Work request
Your output should be the records below, word for word and picture-free.
[Record extracts — start]
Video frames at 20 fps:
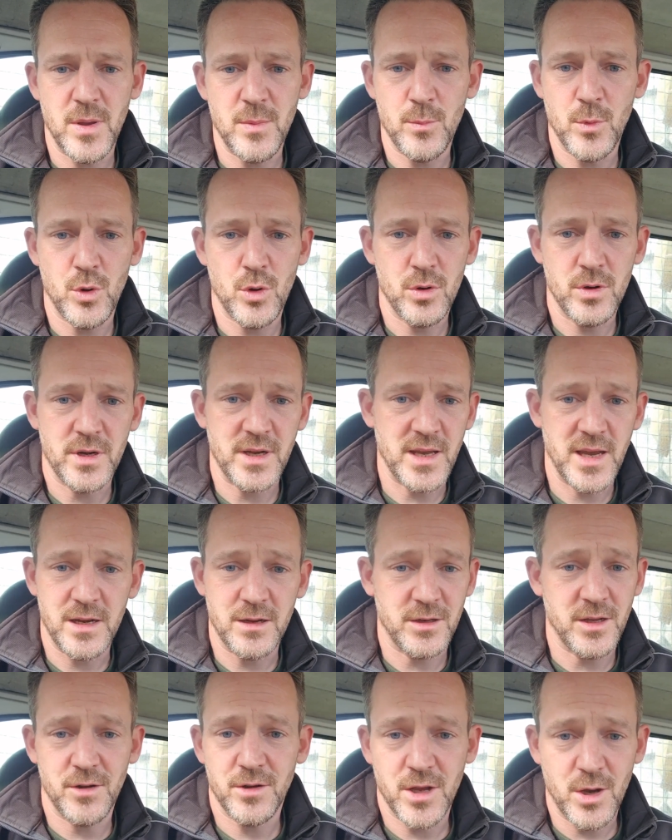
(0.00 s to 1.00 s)
more. And again, I
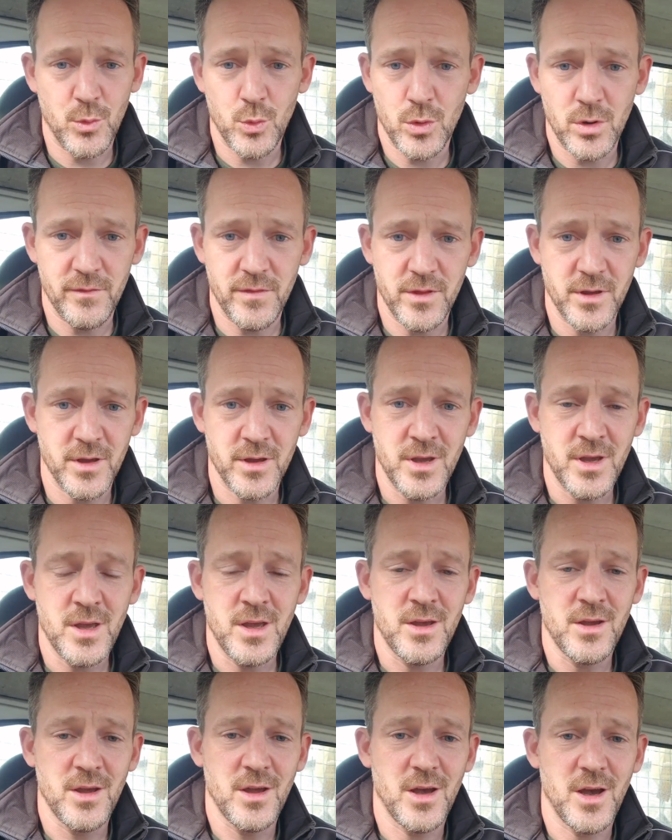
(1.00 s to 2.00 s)
don't know all of the
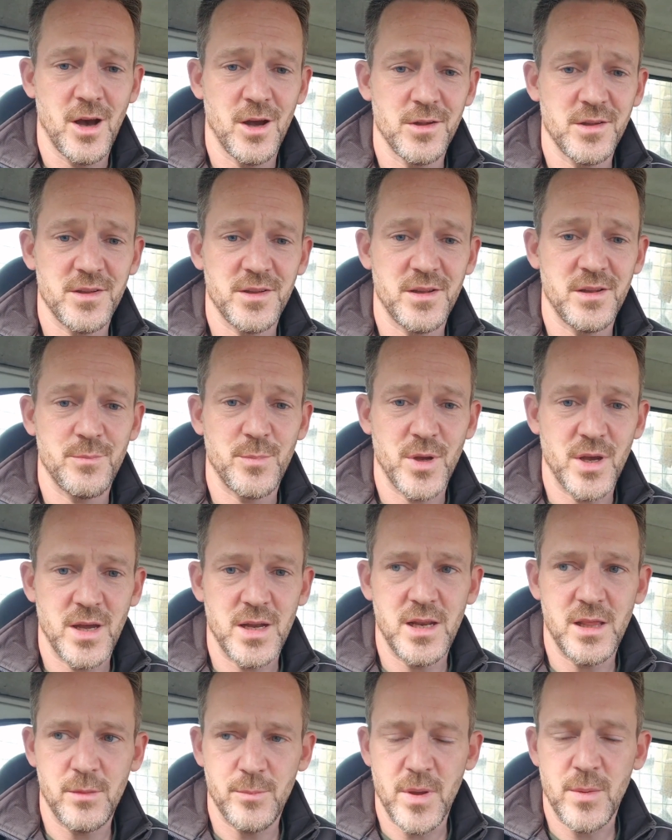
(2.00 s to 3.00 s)
answers, but a
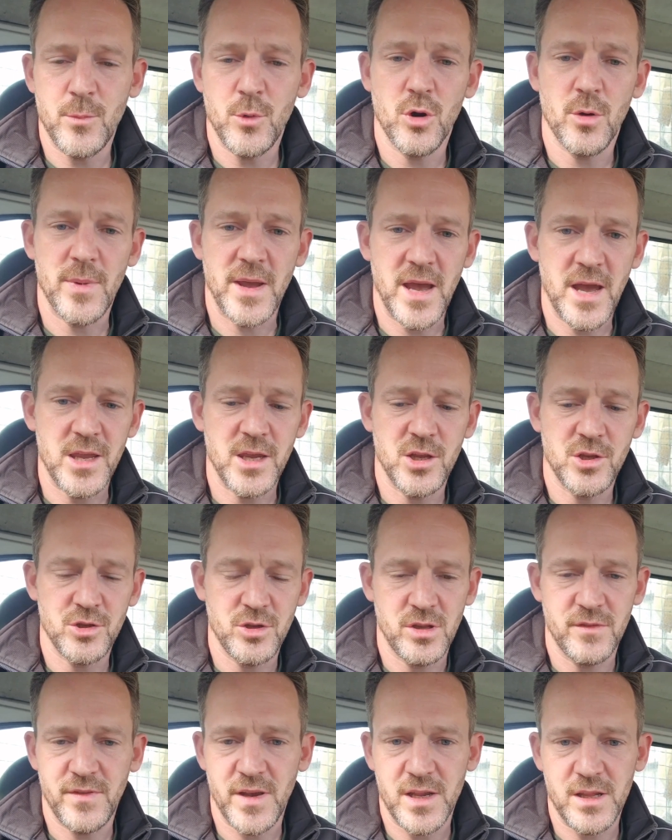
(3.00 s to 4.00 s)
little bit more about how you can
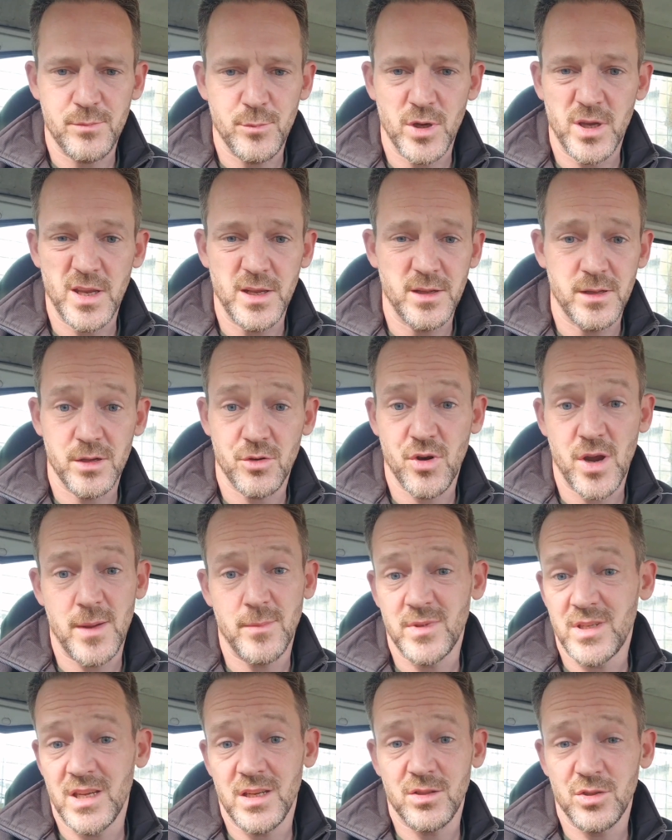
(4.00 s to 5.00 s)
use Facebook, Instagram,
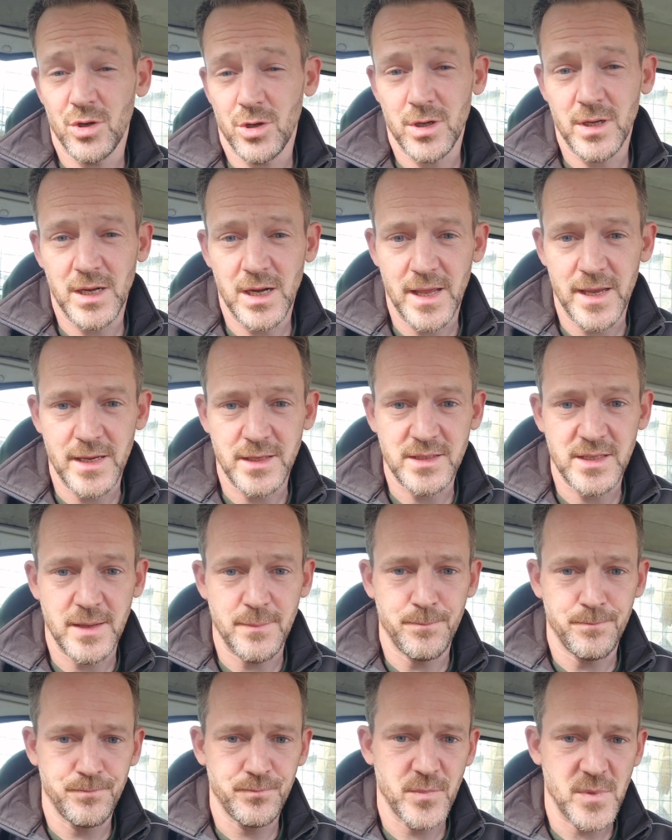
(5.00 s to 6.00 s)
TikTok and LinkedIn.
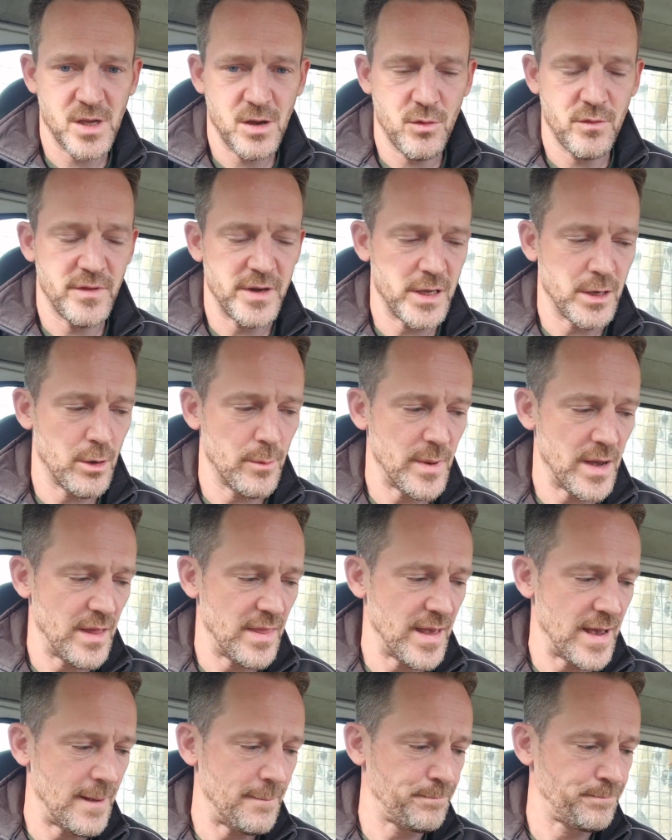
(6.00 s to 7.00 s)
A whole video about that.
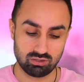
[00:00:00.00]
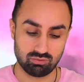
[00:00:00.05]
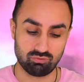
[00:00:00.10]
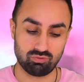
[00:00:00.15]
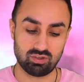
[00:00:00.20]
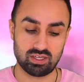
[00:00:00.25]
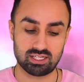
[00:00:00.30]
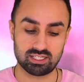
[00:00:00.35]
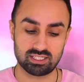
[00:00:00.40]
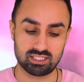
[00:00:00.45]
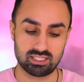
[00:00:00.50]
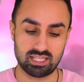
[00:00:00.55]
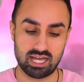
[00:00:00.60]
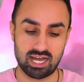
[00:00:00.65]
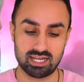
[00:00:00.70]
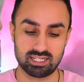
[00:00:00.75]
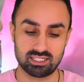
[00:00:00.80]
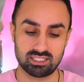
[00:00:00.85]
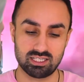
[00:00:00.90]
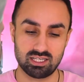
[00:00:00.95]
to fix
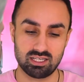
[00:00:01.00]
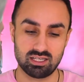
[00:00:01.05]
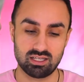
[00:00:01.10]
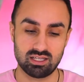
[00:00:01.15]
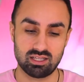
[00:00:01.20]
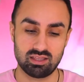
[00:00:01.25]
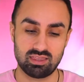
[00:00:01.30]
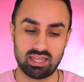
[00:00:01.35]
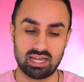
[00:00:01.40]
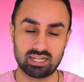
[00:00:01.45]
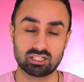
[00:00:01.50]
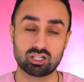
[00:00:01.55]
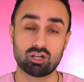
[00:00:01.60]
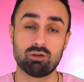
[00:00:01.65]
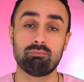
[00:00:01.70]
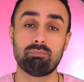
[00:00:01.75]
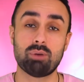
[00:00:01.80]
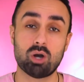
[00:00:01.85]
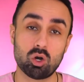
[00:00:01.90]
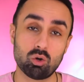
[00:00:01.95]
that
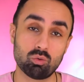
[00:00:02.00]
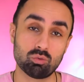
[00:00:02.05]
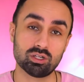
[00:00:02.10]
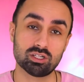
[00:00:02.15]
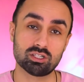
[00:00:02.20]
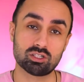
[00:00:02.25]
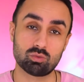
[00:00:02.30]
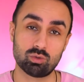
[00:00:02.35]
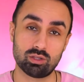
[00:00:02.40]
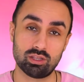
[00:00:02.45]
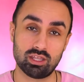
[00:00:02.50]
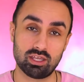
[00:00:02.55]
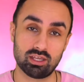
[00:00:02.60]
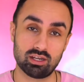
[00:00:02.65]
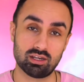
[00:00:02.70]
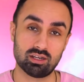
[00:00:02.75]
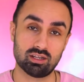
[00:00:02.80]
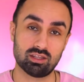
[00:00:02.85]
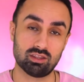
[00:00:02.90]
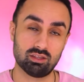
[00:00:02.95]
component
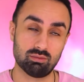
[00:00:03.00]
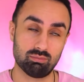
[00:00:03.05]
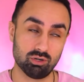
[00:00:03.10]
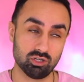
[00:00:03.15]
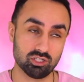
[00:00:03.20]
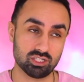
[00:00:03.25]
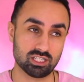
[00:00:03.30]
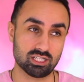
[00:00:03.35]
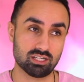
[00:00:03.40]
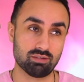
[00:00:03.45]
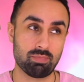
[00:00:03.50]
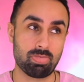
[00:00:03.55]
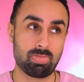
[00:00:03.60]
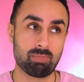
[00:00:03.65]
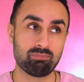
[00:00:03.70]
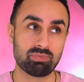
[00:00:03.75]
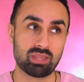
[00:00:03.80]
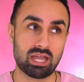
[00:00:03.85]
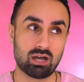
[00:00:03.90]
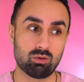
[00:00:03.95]
within the body.
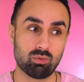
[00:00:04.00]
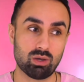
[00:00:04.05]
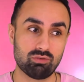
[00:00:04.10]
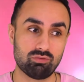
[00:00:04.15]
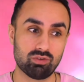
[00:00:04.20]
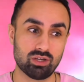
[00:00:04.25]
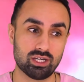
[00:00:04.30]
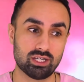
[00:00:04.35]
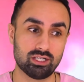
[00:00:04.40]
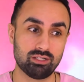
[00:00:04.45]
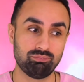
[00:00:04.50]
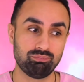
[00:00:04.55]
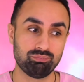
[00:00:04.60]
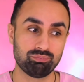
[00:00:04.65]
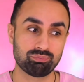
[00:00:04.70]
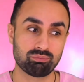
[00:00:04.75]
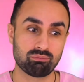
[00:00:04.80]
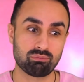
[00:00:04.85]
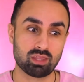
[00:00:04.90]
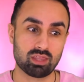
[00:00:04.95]
However,
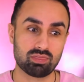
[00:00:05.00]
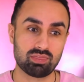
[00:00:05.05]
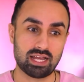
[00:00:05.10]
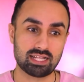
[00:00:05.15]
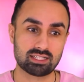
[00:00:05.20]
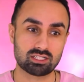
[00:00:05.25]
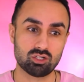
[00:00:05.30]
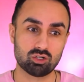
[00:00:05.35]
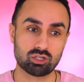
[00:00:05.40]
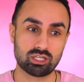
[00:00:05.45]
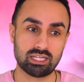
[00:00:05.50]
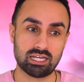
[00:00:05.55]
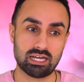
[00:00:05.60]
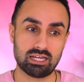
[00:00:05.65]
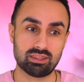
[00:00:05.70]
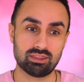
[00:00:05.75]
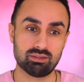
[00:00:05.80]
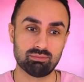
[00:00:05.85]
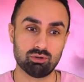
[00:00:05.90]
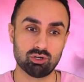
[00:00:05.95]
that's looking
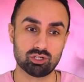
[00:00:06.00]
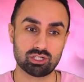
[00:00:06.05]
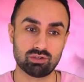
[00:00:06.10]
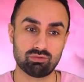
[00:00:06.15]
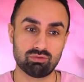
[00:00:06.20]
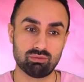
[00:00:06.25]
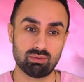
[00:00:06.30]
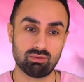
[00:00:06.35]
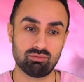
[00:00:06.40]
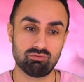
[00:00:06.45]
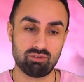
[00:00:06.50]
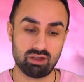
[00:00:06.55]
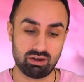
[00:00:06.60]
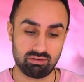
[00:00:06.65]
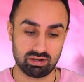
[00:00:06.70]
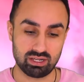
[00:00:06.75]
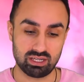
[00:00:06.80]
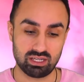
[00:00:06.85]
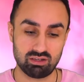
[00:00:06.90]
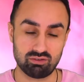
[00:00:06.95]
at the body from a
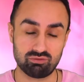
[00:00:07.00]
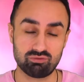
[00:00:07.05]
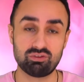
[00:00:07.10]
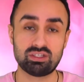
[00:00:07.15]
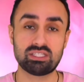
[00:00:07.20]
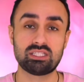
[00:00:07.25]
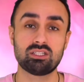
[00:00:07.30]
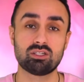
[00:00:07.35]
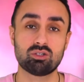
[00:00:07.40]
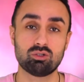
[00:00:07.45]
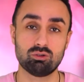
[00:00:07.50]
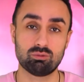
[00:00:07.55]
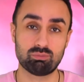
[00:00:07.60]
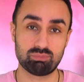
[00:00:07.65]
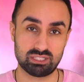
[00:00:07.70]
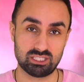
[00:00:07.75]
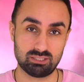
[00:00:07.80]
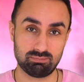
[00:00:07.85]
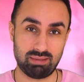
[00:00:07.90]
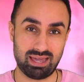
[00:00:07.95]
very physical
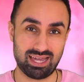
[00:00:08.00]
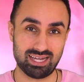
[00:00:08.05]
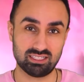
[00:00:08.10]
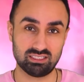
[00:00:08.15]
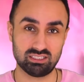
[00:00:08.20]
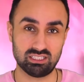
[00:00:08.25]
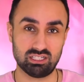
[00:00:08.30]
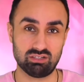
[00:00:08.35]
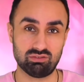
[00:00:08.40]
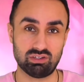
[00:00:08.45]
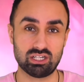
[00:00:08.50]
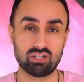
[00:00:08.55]
perspective.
[Record extracts — finish]
Task solution
Video frames at 20 fps:
(0.00 s to 1.00 s)
more. And again, I
(1.00 s to 2.00 s)
don't know all of the
(2.00 s to 3.00 s)
answers, but a
(3.00 s to 4.00 s)
little bit more about how you can
(4.00 s to 5.00 s)
use Facebook, Instagram,
(5.00 s to 6.00 s)
TikTok and LinkedIn.
(6.00 s to 7.00 s)
A whole video about that.
[00:00:00.00]
[00:00:00.05]
[00:00:00.10]
[00:00:00.15]
[00:00:00.20]
[00:00:00.25]
[00:00:00.30]
[00:00:00.35]
[00:00:00.40]
[00:00:00.45]
[00:00:00.50]
[00:00:00.55]
[00:00:00.60]
[00:00:00.65]
[00:00:00.70]
[00:00:00.75]
[00:00:00.80]
[00:00:00.85]
[00:00:00.90]
[00:00:00.95]
to fix
[00:00:01.00]
[00:00:01.05]
[00:00:01.10]
[00:00:01.15]
[00:00:01.20]
[00:00:01.25]
[00:00:01.30]
[00:00:01.35]
[00:00:01.40]
[00:00:01.45]
[00:00:01.50]
[00:00:01.55]
[00:00:01.60]
[00:00:01.65]
[00:00:01.70]
[00:00:01.75]
[00:00:01.80]
[00:00:01.85]
[00:00:01.90]
[00:00:01.95]
that
[00:00:02.00]
[00:00:02.05]
[00:00:02.10]
[00:00:02.15]
[00:00:02.20]
[00:00:02.25]
[00:00:02.30]
[00:00:02.35]
[00:00:02.40]
[00:00:02.45]
[00:00:02.50]
[00:00:02.55]
[00:00:02.60]
[00:00:02.65]
[00:00:02.70]
[00:00:02.75]
[00:00:02.80]
[00:00:02.85]
[00:00:02.90]
[00:00:02.95]
component
[00:00:03.00]
[00:00:03.05]
[00:00:03.10]
[00:00:03.15]
[00:00:03.20]
[00:00:03.25]
[00:00:03.30]
[00:00:03.35]
[00:00:03.40]
[00:00:03.45]
[00:00:03.50]
[00:00:03.55]
[00:00:03.60]
[00:00:03.65]
[00:00:03.70]
[00:00:03.75]
[00:00:03.80]
[00:00:03.85]
[00:00:03.90]
[00:00:03.95]
within the body.
[00:00:04.00]
[00:00:04.05]
[00:00:04.10]
[00:00:04.15]
[00:00:04.20]
[00:00:04.25]
[00:00:04.30]
[00:00:04.35]
[00:00:04.40]
[00:00:04.45]
[00:00:04.50]
[00:00:04.55]
[00:00:04.60]
[00:00:04.65]
[00:00:04.70]
[00:00:04.75]
[00:00:04.80]
[00:00:04.85]
[00:00:04.90]
[00:00:04.95]
However,
[00:00:05.00]
[00:00:05.05]
[00:00:05.10]
[00:00:05.15]
[00:00:05.20]
[00:00:05.25]
[00:00:05.30]
[00:00:05.35]
[00:00:05.40]
[00:00:05.45]
[00:00:05.50]
[00:00:05.55]
[00:00:05.60]
[00:00:05.65]
[00:00:05.70]
[00:00:05.75]
[00:00:05.80]
[00:00:05.85]
[00:00:05.90]
[00:00:05.95]
that's looking
[00:00:06.00]
[00:00:06.05]
[00:00:06.10]
[00:00:06.15]
[00:00:06.20]
[00:00:06.25]
[00:00:06.30]
[00:00:06.35]
[00:00:06.40]
[00:00:06.45]
[00:00:06.50]
[00:00:06.55]
[00:00:06.60]
[00:00:06.65]
[00:00:06.70]
[00:00:06.75]
[00:00:06.80]
[00:00:06.85]
[00:00:06.90]
[00:00:06.95]
at the body from a
[00:00:07.00]
[00:00:07.05]
[00:00:07.10]
[00:00:07.15]
[00:00:07.20]
[00:00:07.25]
[00:00:07.30]
[00:00:07.35]
[00:00:07.40]
[00:00:07.45]
[00:00:07.50]
[00:00:07.55]
[00:00:07.60]
[00:00:07.65]
[00:00:07.70]
[00:00:07.75]
[00:00:07.80]
[00:00:07.85]
[00:00:07.90]
[00:00:07.95]
very physical
[00:00:08.00]
[00:00:08.05]
[00:00:08.10]
[00:00:08.15]
[00:00:08.20]
[00:00:08.25]
[00:00:08.30]
[00:00:08.35]
[00:00:08.40]
[00:00:08.45]
[00:00:08.50]
[00:00:08.55]
perspective.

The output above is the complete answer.